Before the car came out Ford promised to build them to demand, that is to make as many as people wanted so that the dealers could not jack up the price based on a much lower volume of vehicles than buyers. Ford then changed and put them on dealer allocation. That is dealers would get a certain number of GT500s based on their sales volume and that’s it. There would be no going into a dealership and ordering it just the way I wanted it because the dealers would option theirs out in such a way to maximize their profit. This was a big minus because I really wanted to order one stripe delete. I don’t like them. I wanted a more understated car. I don’t need nor want the attention. Even worse it meant there would be much fewer cars than buyers.

When the cars hit the show room dealers started selling them at 15 – 20 thousand over sticker. Over the years this has declined to 5-15K over sticker. But you say Ford is having problems, prices should be down now? No. One local Ford dealer that is up front about their over-sticker price is still asking 5 grand over  sticker. Another which does not put that price on the window has had the same cars on their lot for months now. Business is bad, but they still don’t come down in price. I still do not buy.

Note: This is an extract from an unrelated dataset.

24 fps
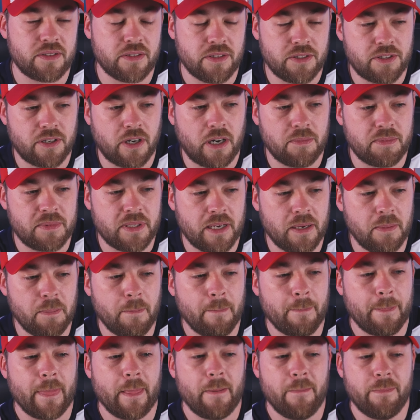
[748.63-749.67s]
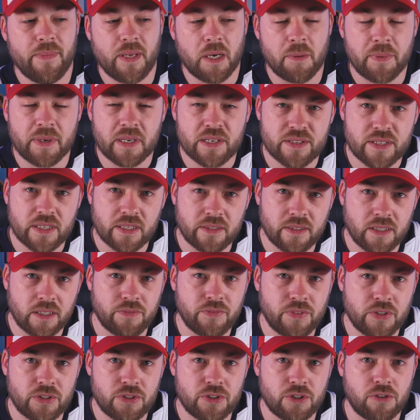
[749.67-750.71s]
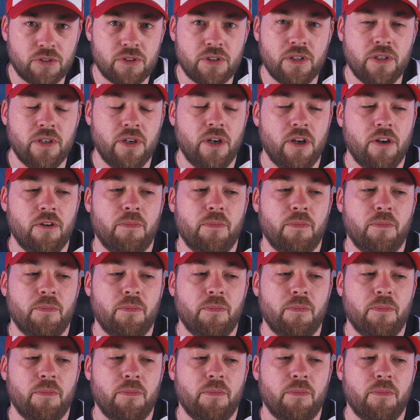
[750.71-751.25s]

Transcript: in the top 10, not because I love this jersey,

I’ve been waiting for the crash for a long time now. I knew the bust would come in housing and everywhere else. I ended up buying housing because I just could not wait any longer, but I did it in such a way to minimize my exposure to the bust and so far so good. But I could hold out on cars. I have the ability to keep the cars I have going forever if I need to. I expect the bust to bring down the prices. I did not expect government bailouts to keep high prices continuing.

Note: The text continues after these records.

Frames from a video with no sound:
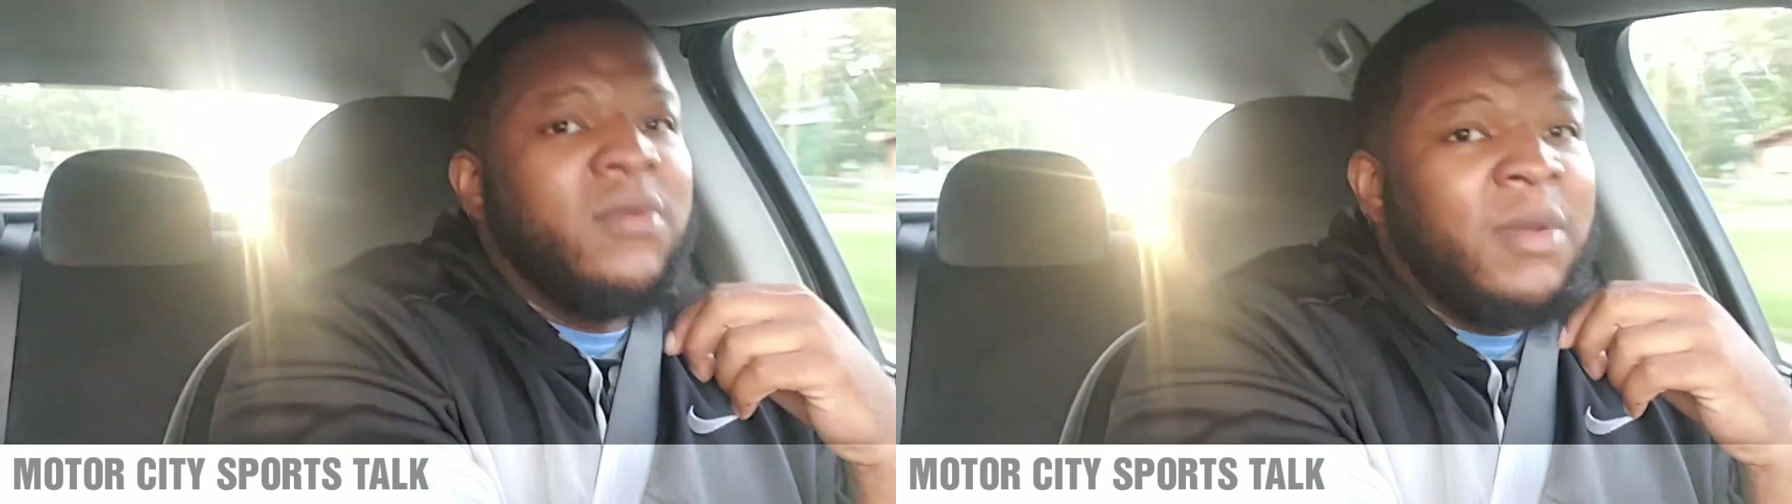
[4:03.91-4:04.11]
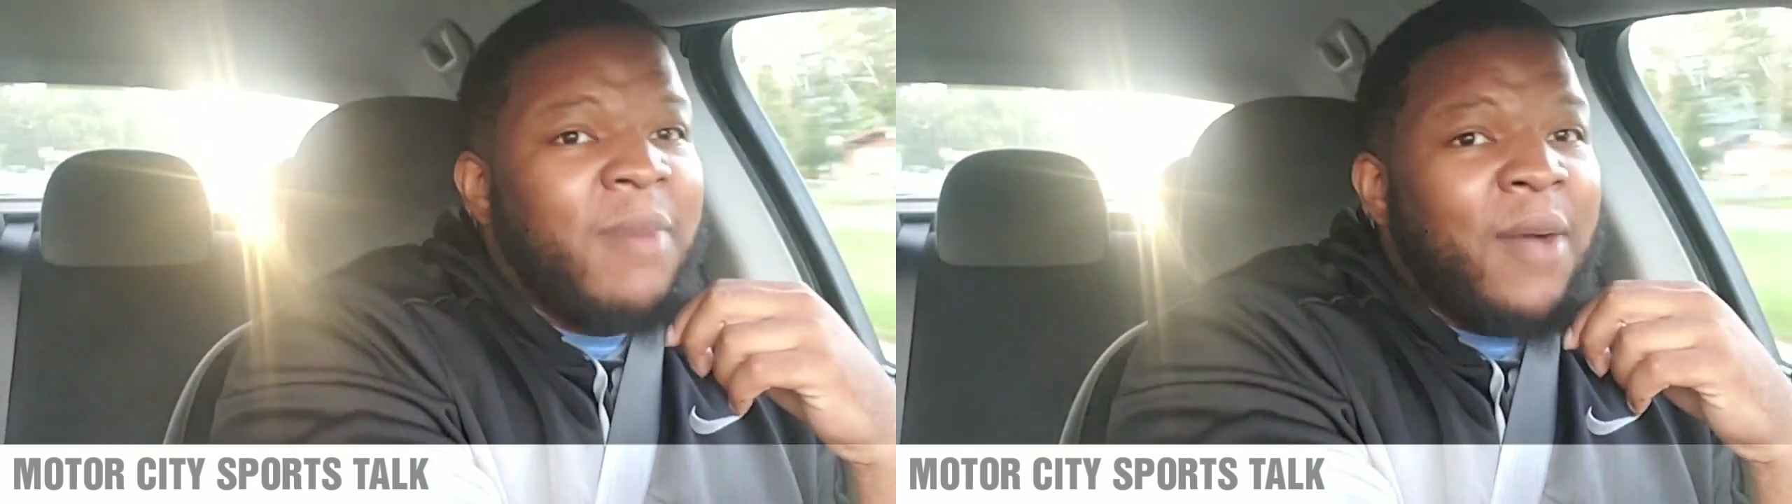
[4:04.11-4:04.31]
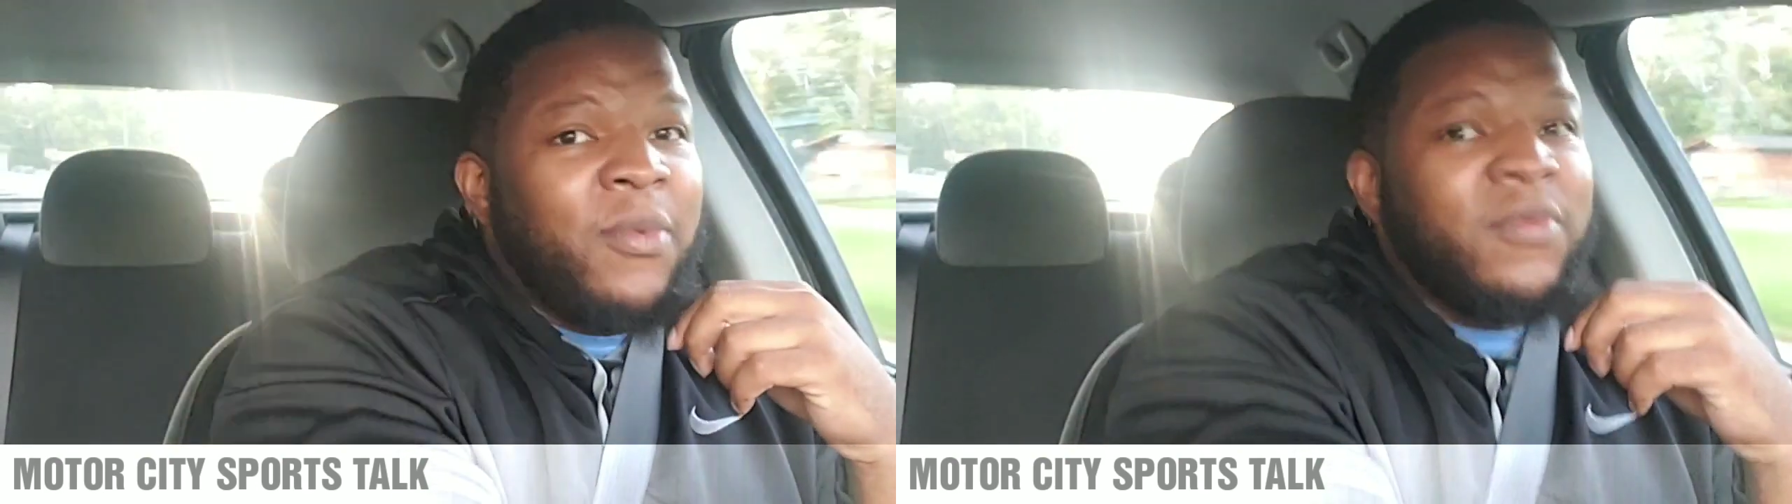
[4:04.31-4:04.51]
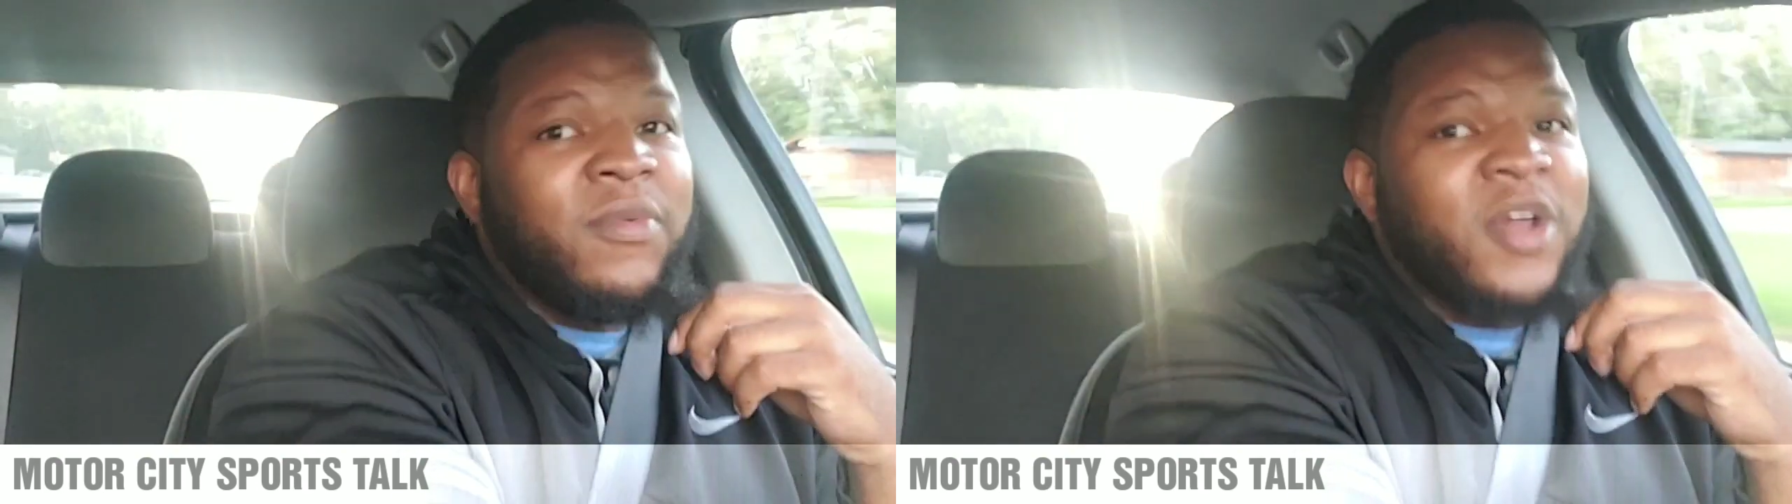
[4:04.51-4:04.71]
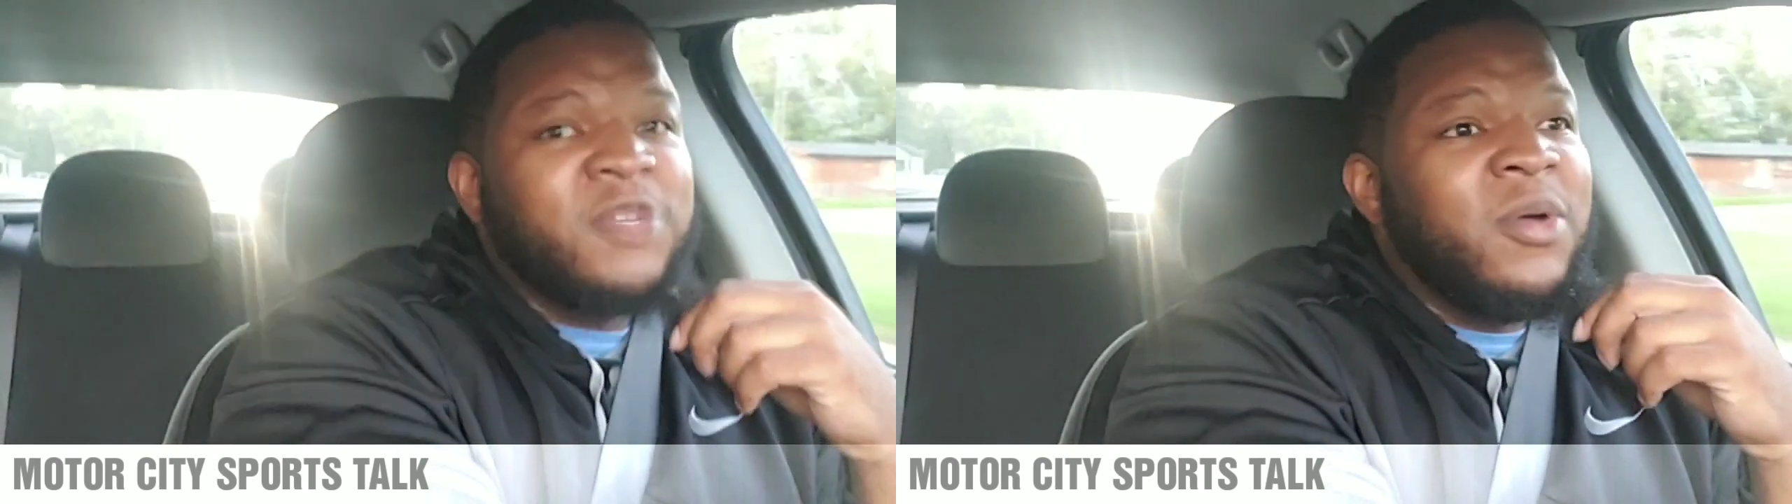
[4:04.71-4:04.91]
What
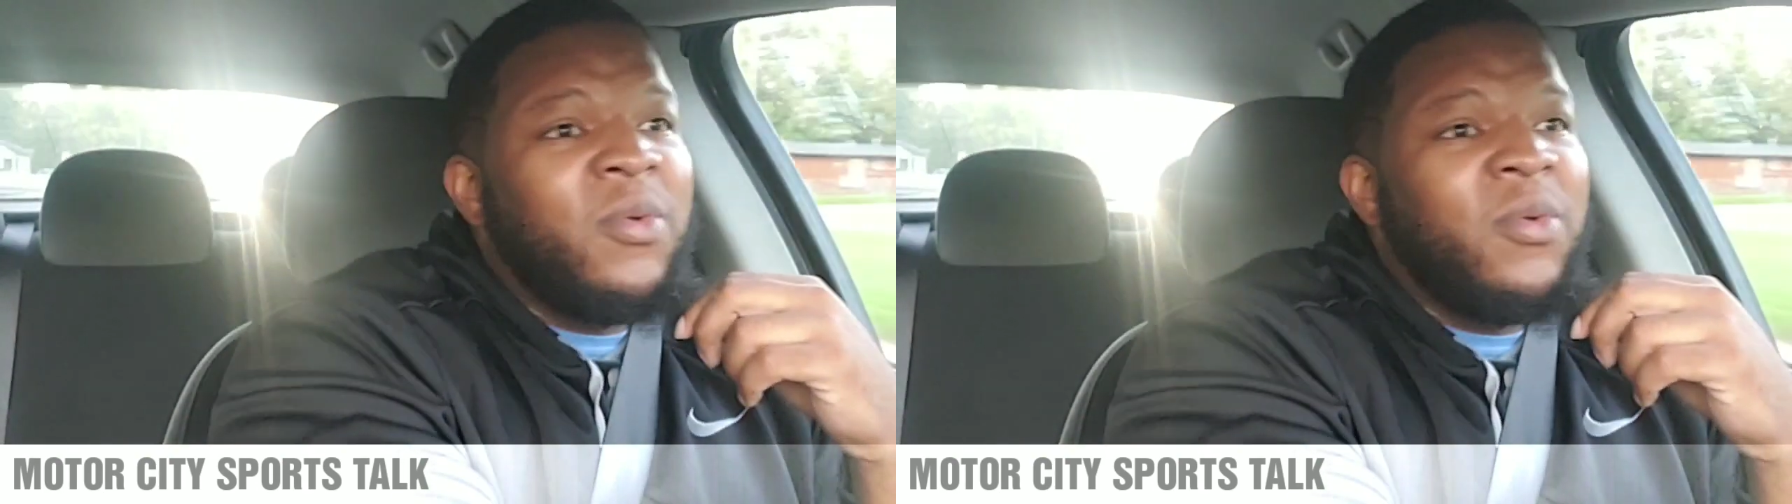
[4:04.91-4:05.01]
about versus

Without the bailouts the local dealers would need to clear these cars off their lots. With bailouts, with artifically low interest rates, they can leave the cars sit there until they find someone willing to pay the inflated price. I drove by the dealership today, the one they have in a more understated color that I could probably live with has been there since before I first noticed it in late October. They move it around every so often, but there it still sits. I stopped in once before the snow fell and asked if they were still selling them for over sticker, sure enough, they were. More GT500s and other Fords marketed as instant collectables and sold for over sticker have joined it. At last count they had 6 such cars just sitting there. In a real bust this would be impossible. The interest on such inventory alone would be killing them. But with the bailouts and federal reserve monetary policy they can afford to have the cars sit there until they get their price.

This little experience of my own shows me why government action extends and deepens depressions. Those of us who waited for the bust are the ones with the money to spend. We aren’t going to spend until prices are acceptable to us. The government works to keep prices high, but the people who bought at high prices are broke, over-extended, and so forth. They might want to spend but they aren’t capable of spending any more. They expended their resources and the resources they could borrow in the boom. All that’s available is what those of us who saved durring the boom have. The only way to get things going is to cater to savers, to cater to the patient buyers, not the reckless ones. But government and the Federal Reserve keep acting to keep prices higher than what will get a saver to part with his money and buy.

I’ll continue waiting to buy a new car until the cars I want, if it’s the GT500 or one of the others (which haven’t come down in price either as far as I can tell) is being sold for a price I am willing to pay for it. As will the rest of the people who have money to spend in this bust. The government can get out of the way and let prices fall and business can get going again or it can stay in the way and keep the pause button pressed.